Si la moyenne des dépassements tous secteurs confondus, est de 15,90 euros France entière pour un médecin spécialiste, elle s’établit à 37,70 euros à Paris, 33,30 dans les Hauts de Seine 27,50 dans le Rhône et dans les Yvelines, à 27,10 euros.

Le niveau de ces dépassements pose “un véritable problème d’accès aux soins, notamment pour les personnes qui ne disposent pas de couverture complémentaire. Nous plaçons son évolution sous surveillance”, affirment les membres de l’observatoire.

La mise en place du contrat d’accès aux soins (à condition que 30 % médecins éligibles l’ait choisi au 1er juillet prochain) va inciter le collectif à redoubler de vigilance. Un deuxième bilan est prévu d’ici la fin de l’année avec analyse des pratiques des psychiatres, radiologues et anesthésistes. Ce qui permettra de voir si l’avenant N° 8 est déjà porteur d’un “effet modération”. Mais les créateurs de l’observatoire, membres fondateurs de l’initiative Transparence Santé qui réclame la possibilité pour la société civile d’accéder aux données publiques de santé (www.opendatasante.com) regrettent avant tout que l’assurance maladie refuse de mettre à disposition les données brutes du SNIIRAM, ce qui aurait permis de “décupler notre analyse. Mais cette information est blackoutée”, a insisté Claude Rambaud.

 

“Tribunal privé inquisitorial”

Au fil du temps, le champ d’investigation de l’observatoire citoyen va s’élargir, en commençant par les pratiques des chirurgiens dentistes, et en creusant ensuite vers les organismes de protection complémentaires “car on ne sait pas ce qu’elles prennent en charge, alors qu’elles sont chères”, ou la prescription de médicaments sous-surveillance. Et la présidente, de jeter un pavé dans la mare en affirmant que l’assurance maladie “dont les logiciels sont incapables de cumuler les 50 centimes de franchise sur le remboursement des boites de médicaments pour atteindre le plafond de 50 euros, prélève la franchise y compris sur les médicaments prescrits non remboursés ou non remboursables. Ce qui est un comble”. L’Observatoire se lance sur la piste.

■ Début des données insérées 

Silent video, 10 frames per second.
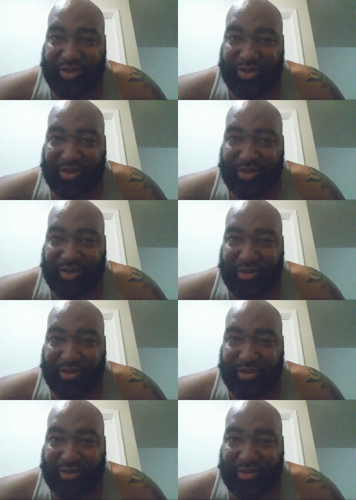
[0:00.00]

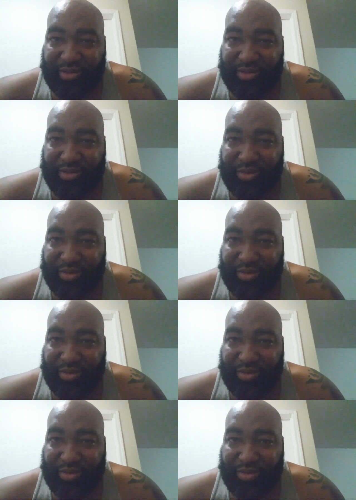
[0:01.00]

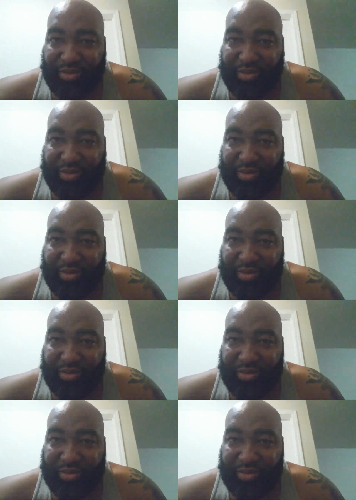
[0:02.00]

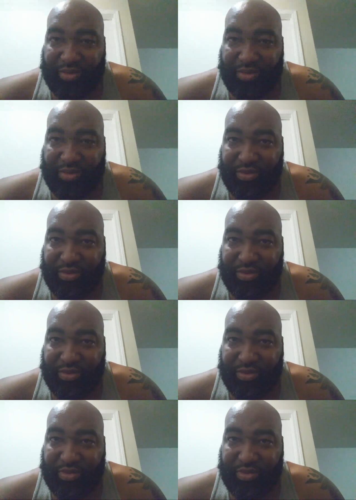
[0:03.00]

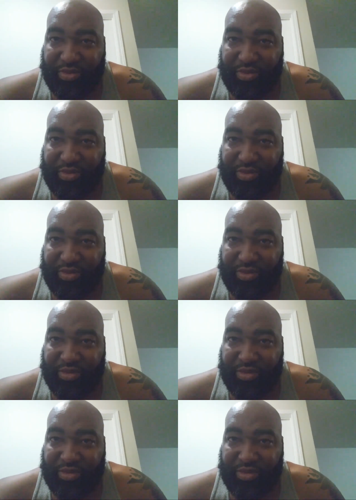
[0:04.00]
No one is speaking in this clip.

Mais déjà, la CSMF s’est dite “atterrée” par la création de ce “tribunal privé inquisitorial”. Dans Le Monde, la présidente du CISS a évoqué des dessous de table, et des dépassements par des médecins de secteur 1.Quant à la FMF, elle estime que Marisol Touraine “récolte ce qu’elle a semé avec la médiatisation sur les dépassements d’honoraires (…) Voici venir un observatoire privé sur le montant des honoraires des praticiens où on voit associés un journal de consommateur en mal de vente de copies, le CISS organisme largement subventionné par l’État et une assurance Santéclair déjà poursuivie pour rembourser des actes effectués par des non professionnels de santé”, lâche le syndicat en demandant que cesse cette campagne “démagogique et nauséabonde”.